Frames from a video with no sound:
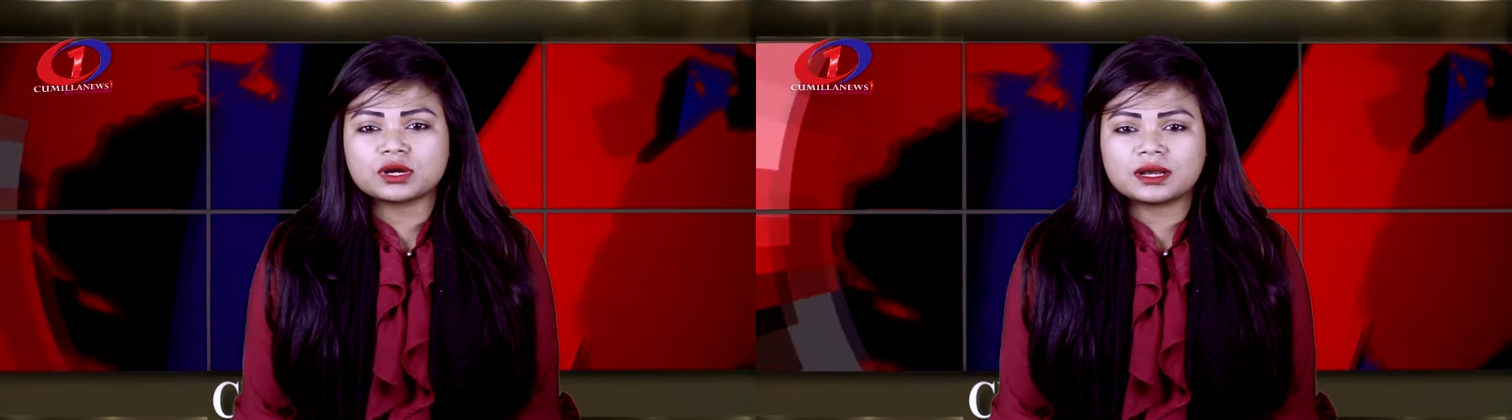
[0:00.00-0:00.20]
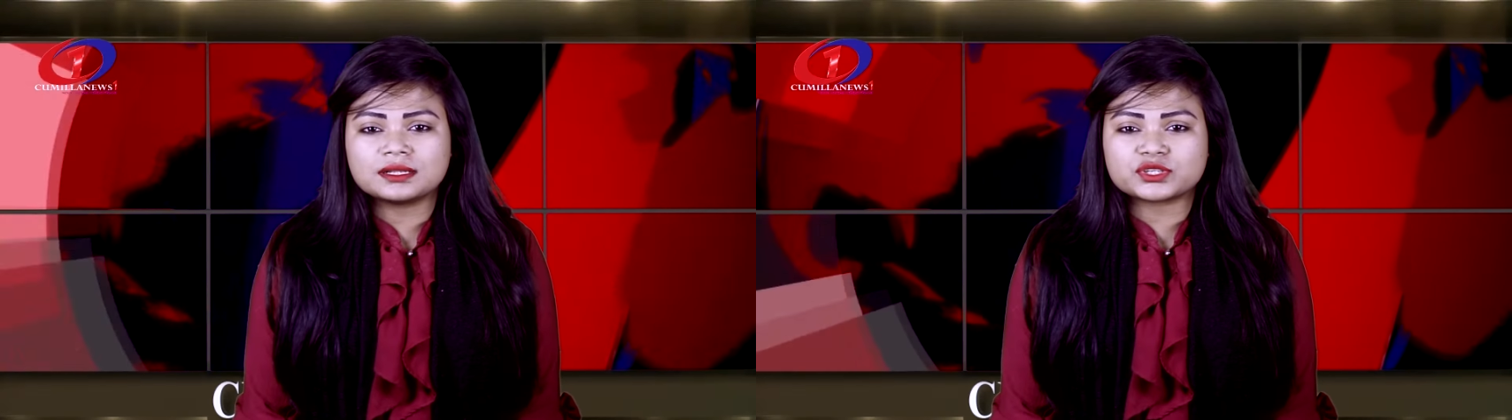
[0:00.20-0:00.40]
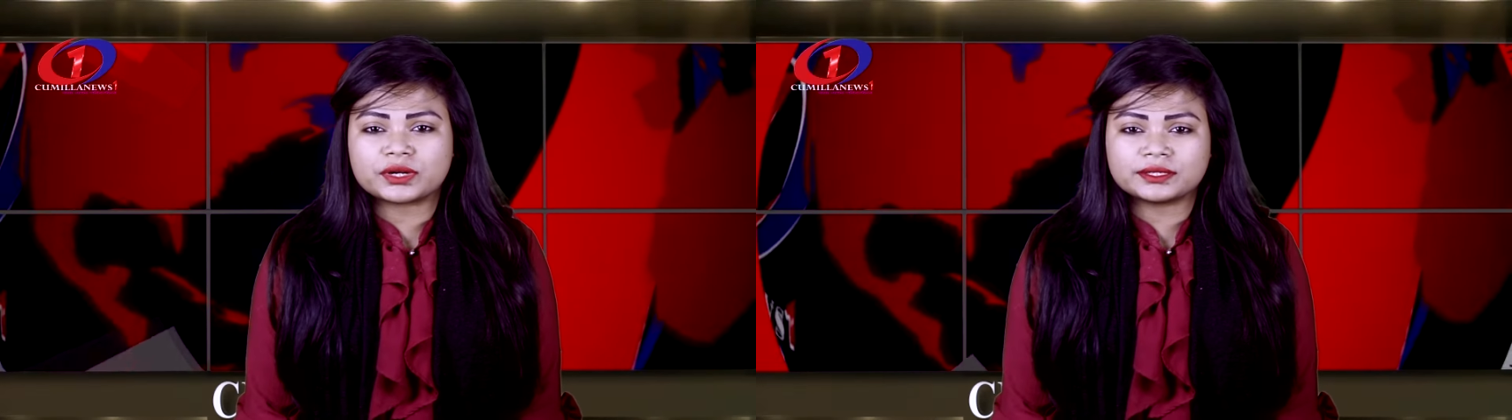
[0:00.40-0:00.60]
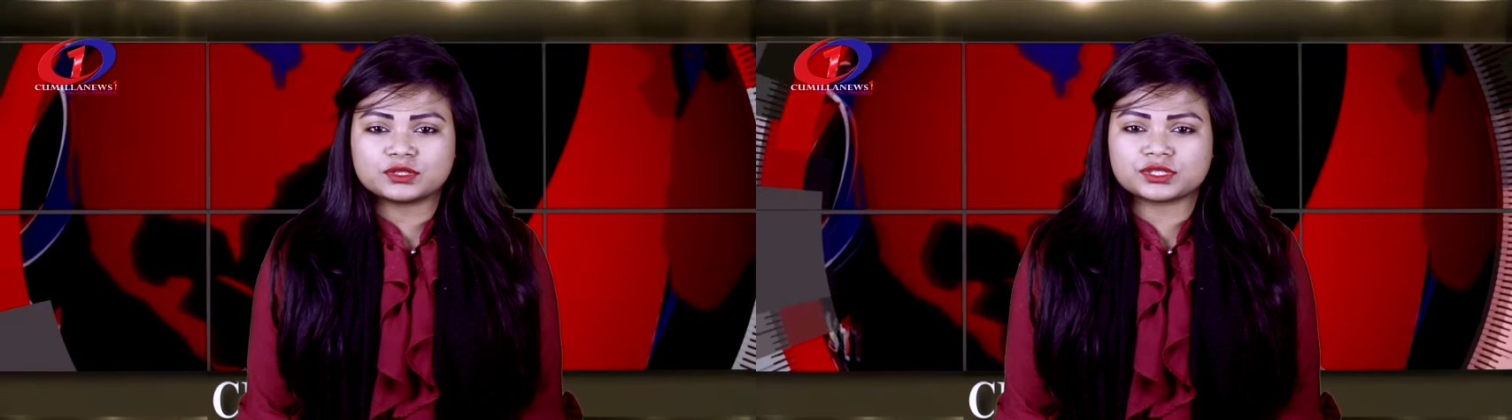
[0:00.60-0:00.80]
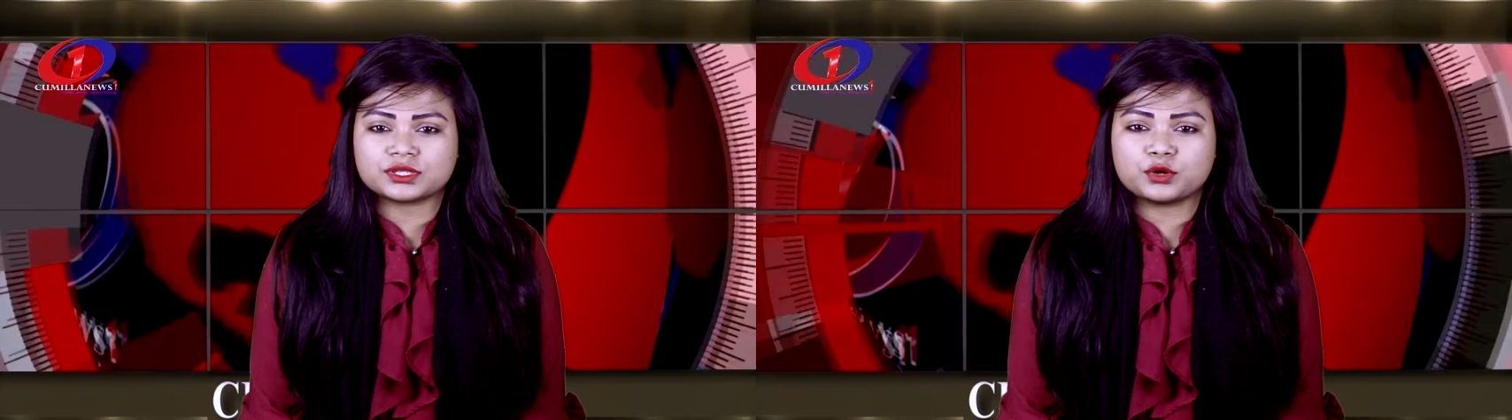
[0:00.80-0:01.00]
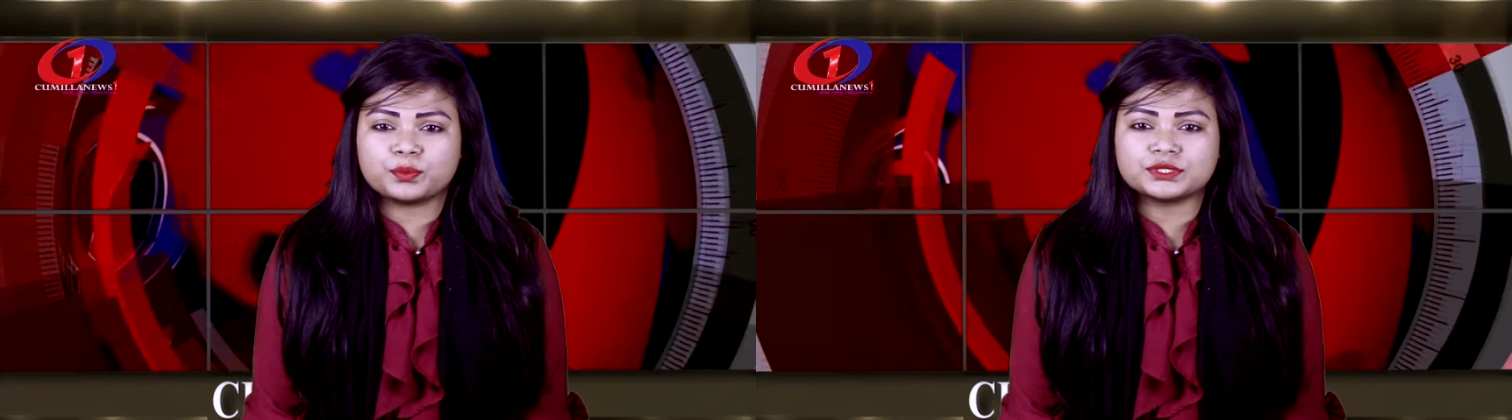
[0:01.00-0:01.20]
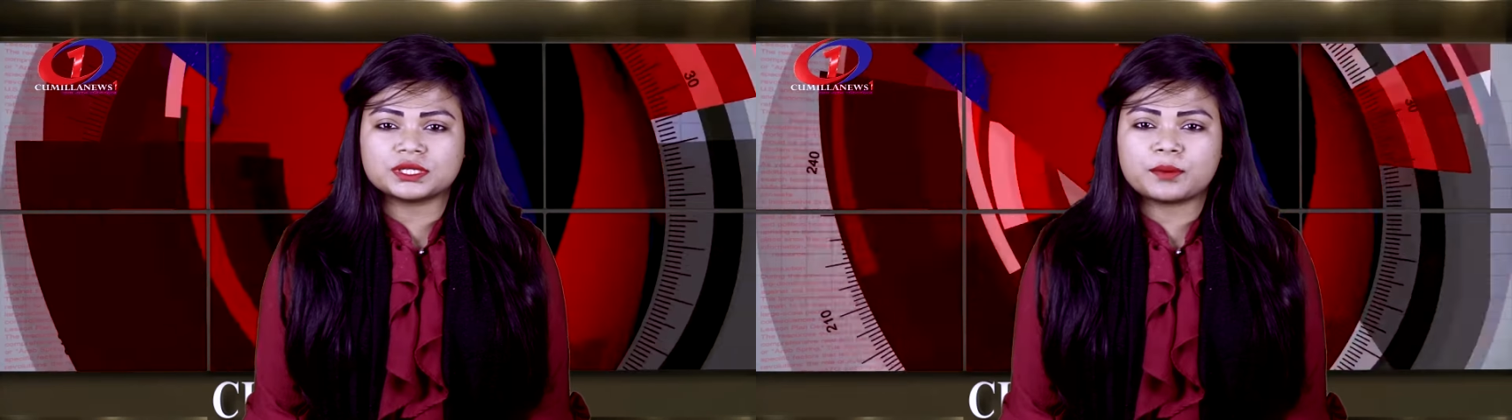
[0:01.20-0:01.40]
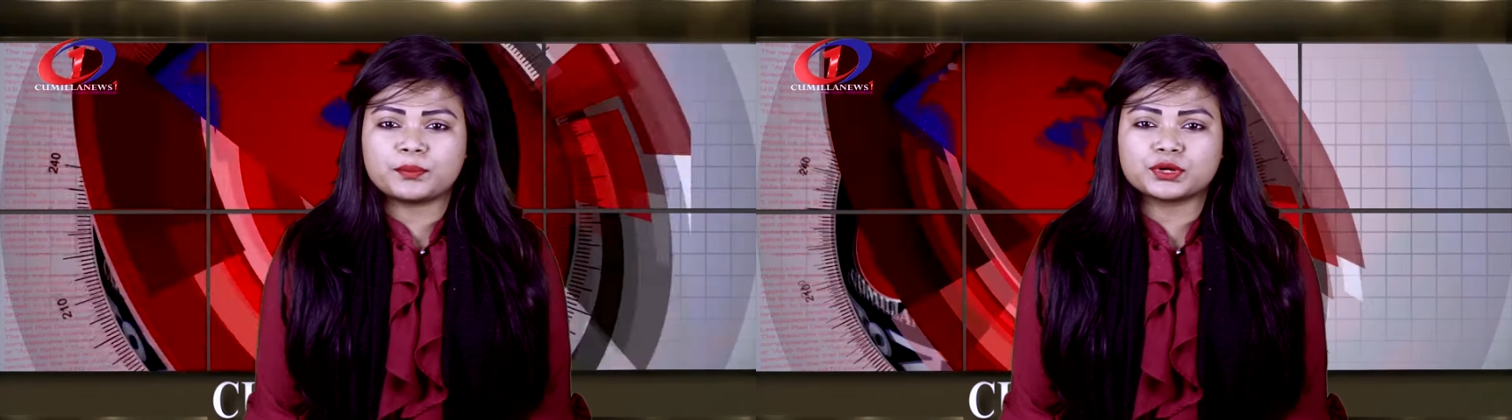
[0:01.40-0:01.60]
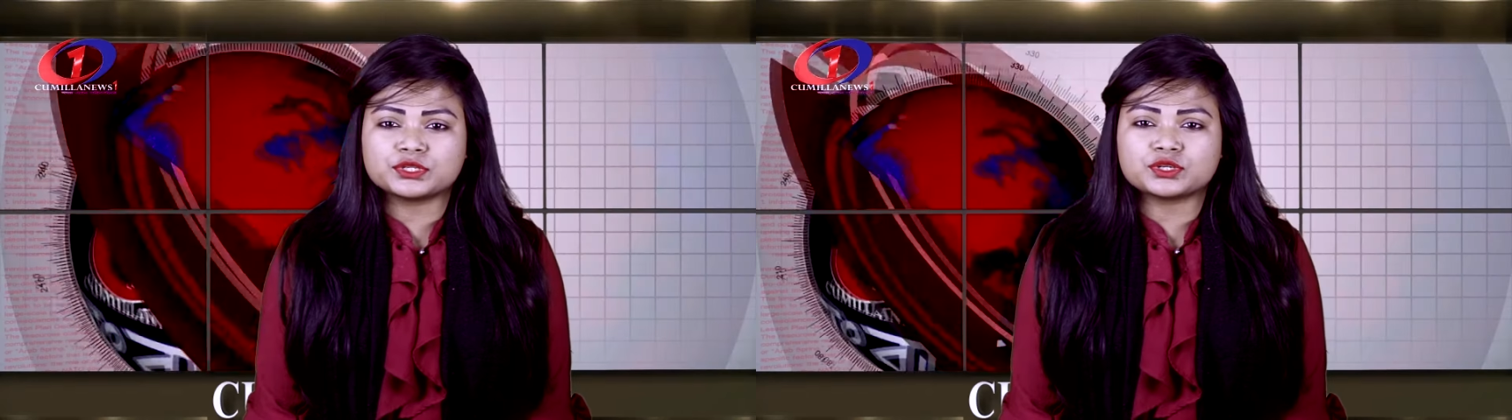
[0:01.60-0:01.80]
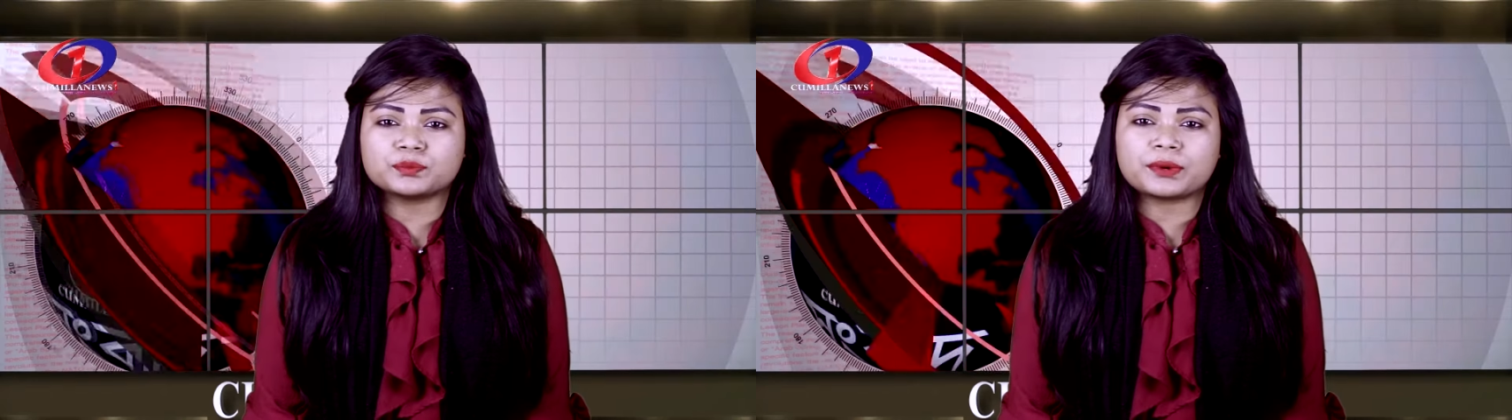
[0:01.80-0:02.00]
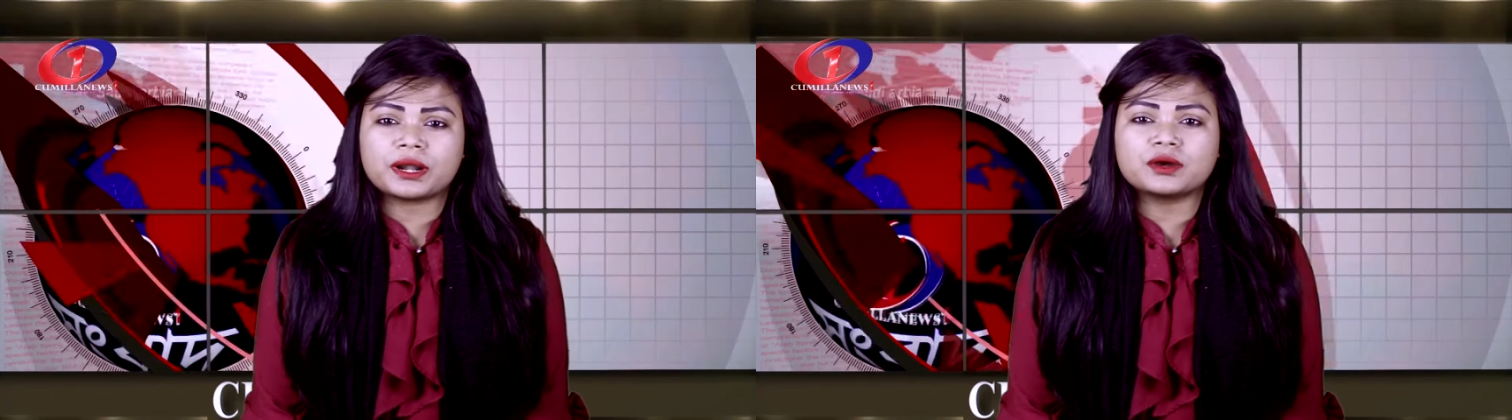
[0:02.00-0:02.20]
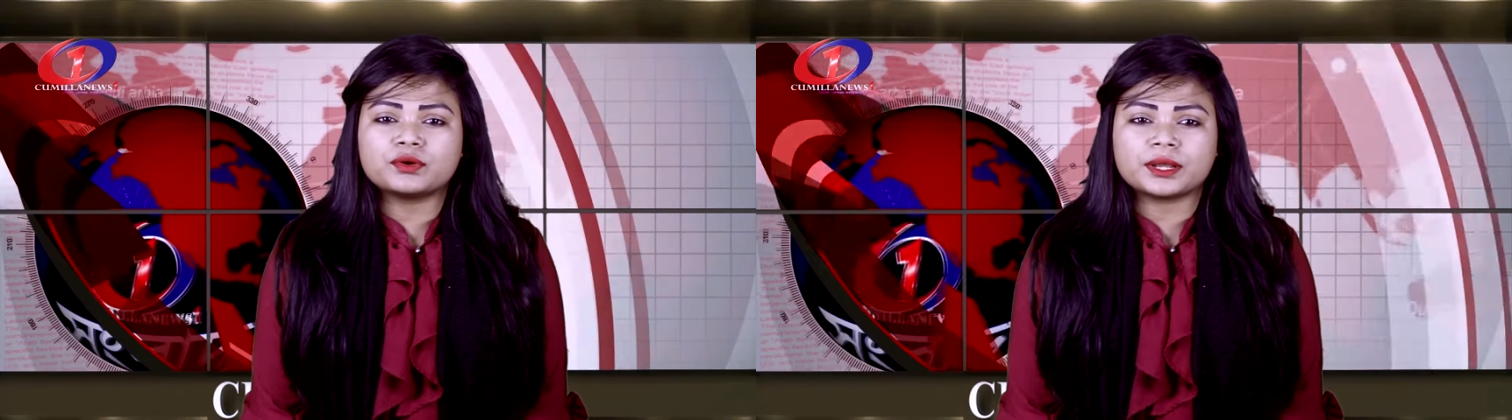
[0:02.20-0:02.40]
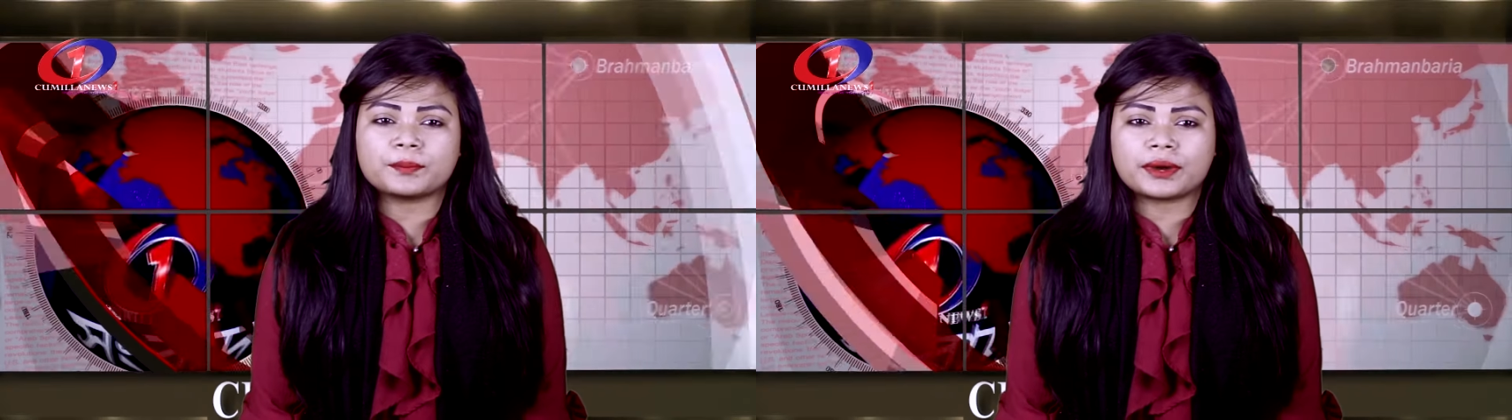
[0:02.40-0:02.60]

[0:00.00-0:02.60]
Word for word: সকাল সাড়ে দশটায় উপজেলা পরিষদ প্রাঙ্গণে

———

Aim of the task – Only the lines from the one containing "[0:01.80-0:02.00]" through the last line of the data belong in the copy, both included and reproduced exactly. Pictures do not.

Result below –
[0:01.80-0:02.00]
[0:02.00-0:02.20]
[0:02.20-0:02.40]
[0:02.40-0:02.60]

[0:00.00-0:02.60]
Word for word: সকাল সাড়ে দশটায় উপজেলা পরিষদ প্রাঙ্গণে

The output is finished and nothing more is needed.